His mesmerizing central performance enlivens John Lee Hancock's tasty biopic of the businessman whose ambition was a key ingredient in the birth of a McDonald's.

The Founder (12A)

****

This is not the story of the men that founded McDonald's fast food; it's the story of the man who made it a chain. When travelling salesman Ray Kroc (an excellent Michael Keaton) turns up at the McDonald restaurant in San Bernadino in 1954 and introduces himself to the two McDonald brothers, Dick (Nick Offerman) and Mac (John Carroll Lynch), the creators of Speedee Service, you know it will end badly.

That's obvious, if they got on swimmingly there'd be no movie. Plus, being a product of Hollywood (that undrained swamp of elitist liberalism) we know that we are going to get a lecture on the evils of capitalism.

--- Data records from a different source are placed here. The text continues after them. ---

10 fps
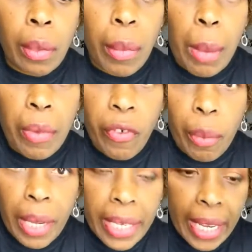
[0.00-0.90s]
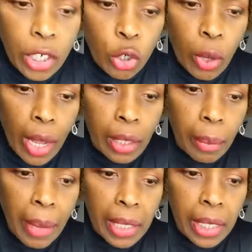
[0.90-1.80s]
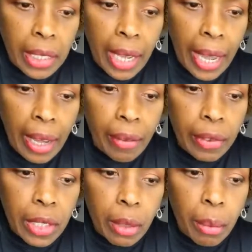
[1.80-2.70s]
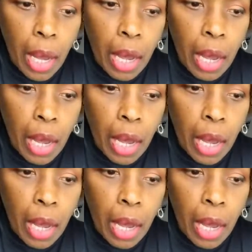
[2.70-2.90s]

Maybe for my next trial, I might need to have some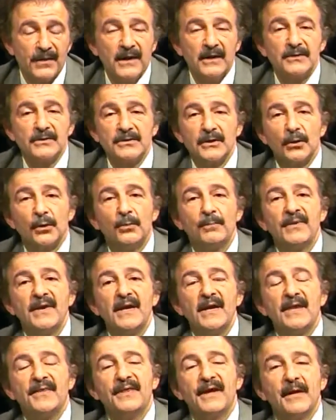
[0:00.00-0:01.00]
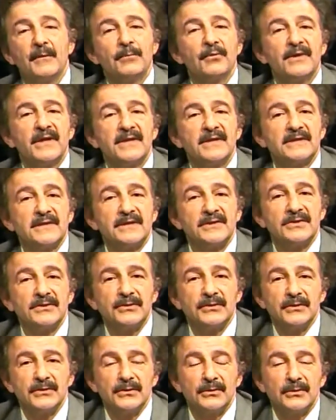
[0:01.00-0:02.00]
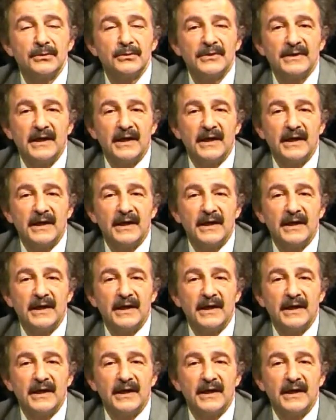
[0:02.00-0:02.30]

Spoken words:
So that brings us to the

What you don't expect is how sly this sledgehammer will be. Its knives are out for Kroc, but it waits for him to fall upon them rather than hastily shoving them into his back.

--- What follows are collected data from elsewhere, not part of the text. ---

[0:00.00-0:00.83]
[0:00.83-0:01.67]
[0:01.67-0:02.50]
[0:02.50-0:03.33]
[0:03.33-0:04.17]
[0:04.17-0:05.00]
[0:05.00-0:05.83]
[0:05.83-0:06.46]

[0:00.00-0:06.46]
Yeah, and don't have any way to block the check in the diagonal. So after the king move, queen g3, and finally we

At the start of the film we are swept up in their enthusiasm. These are three resourceful, resilient men with vision and ambition and you are willing them on. We know that these men are forging a demon engine that will stunt the soul of our civilisation but the brothers' inventiveness and Kroc's restless drive seem admirable and when it all goes sour, we feel betrayed.

John Lee Hancock's film has a top notch script and cast is surprisingly cinematic: it really makes good use of the iconography of the original McDonald's outlets, those golden arches look like drive thru Monument Valleys.

It's the perfect Oscar movie except for two things: it has been completely shunned in the nominations and actually has an original perspective on its subject.

It makes you realises that all the Evil Corps that surround us were all founded by the giddy thrill of entrepreneurship.